TIRANA, Sept. 26 – Finance Minister Shkelqim Cani has held a press conference in an effort to convince small businesses that the government’s recent campaign against informality does not aim to attack or damage the operations of honest businesses.
The government started in August and is still continuing a campaign against informality in business activities, pushing thousands of small businesses to get registered and to start using electronic cash machines that issue receipts.
About half of the country’s small businesses were operating illegally before, the government estimates.
Many of them complain that new punitive government measures are making them bankrupt. A few of them have also closed down their small shops, likely waiting for a relaxation of the government controls.
But most of them have registered and bought the cash machines.
Cani said that 19,000 new businesses registered in less than two months and their daily turnout has seen a significant increase, thus bringing more money to the government coffers in taxes.
He also said that more than 60,000 people have been added to the social insurance list, not only bringing more money to the government but also securing a pension for them.
The authorities also appealed to the small businesses to declare all goods they have had in the shops until the end of the year and pay delayed taxes, or they will be confiscated after the deadline.

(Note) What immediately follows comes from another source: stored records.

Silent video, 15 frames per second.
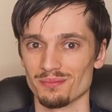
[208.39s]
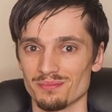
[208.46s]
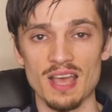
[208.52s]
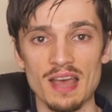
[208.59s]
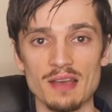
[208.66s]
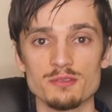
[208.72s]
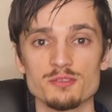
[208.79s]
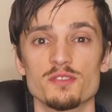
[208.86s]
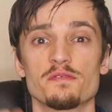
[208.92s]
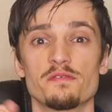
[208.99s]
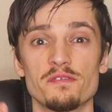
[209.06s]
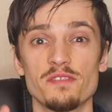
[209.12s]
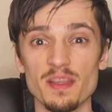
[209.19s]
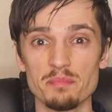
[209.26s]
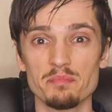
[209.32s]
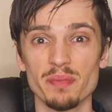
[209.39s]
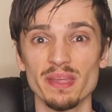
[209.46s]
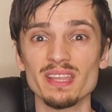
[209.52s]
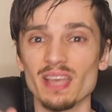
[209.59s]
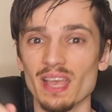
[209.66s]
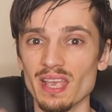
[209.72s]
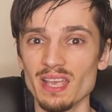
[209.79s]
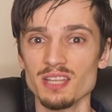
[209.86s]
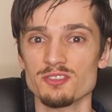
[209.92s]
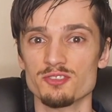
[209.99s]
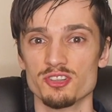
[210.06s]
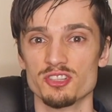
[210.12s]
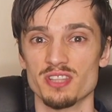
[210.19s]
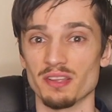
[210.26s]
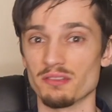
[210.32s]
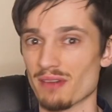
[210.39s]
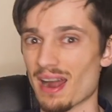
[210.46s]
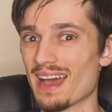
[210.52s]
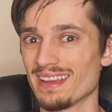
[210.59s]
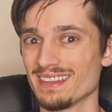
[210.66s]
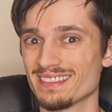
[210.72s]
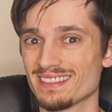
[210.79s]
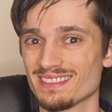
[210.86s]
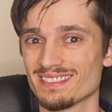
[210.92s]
Sounds flipping interesting, right?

The World Bank has welcomed the recent operation against the informal economy calling it a necessary move to reduce fiscal evasion.
Tahseen Sayed, the country manager of the World Bank office in Tirana, has also warned that the Albanian authorities should be careful on the compaign’s social impact and poverty.
“As to the poor stratum of society, it needs to be supported by the government. The role of social assistance is very important for it is closely linked with the reform’s impact. Each government has to do this in order to enable social assistance,” Sayed said.
Critics and the political opposition have said the government’s campaign has hit small survival and self-employment businesses hardest, forcing many of them to give up their jobs, thus increasing unemployment and poverty.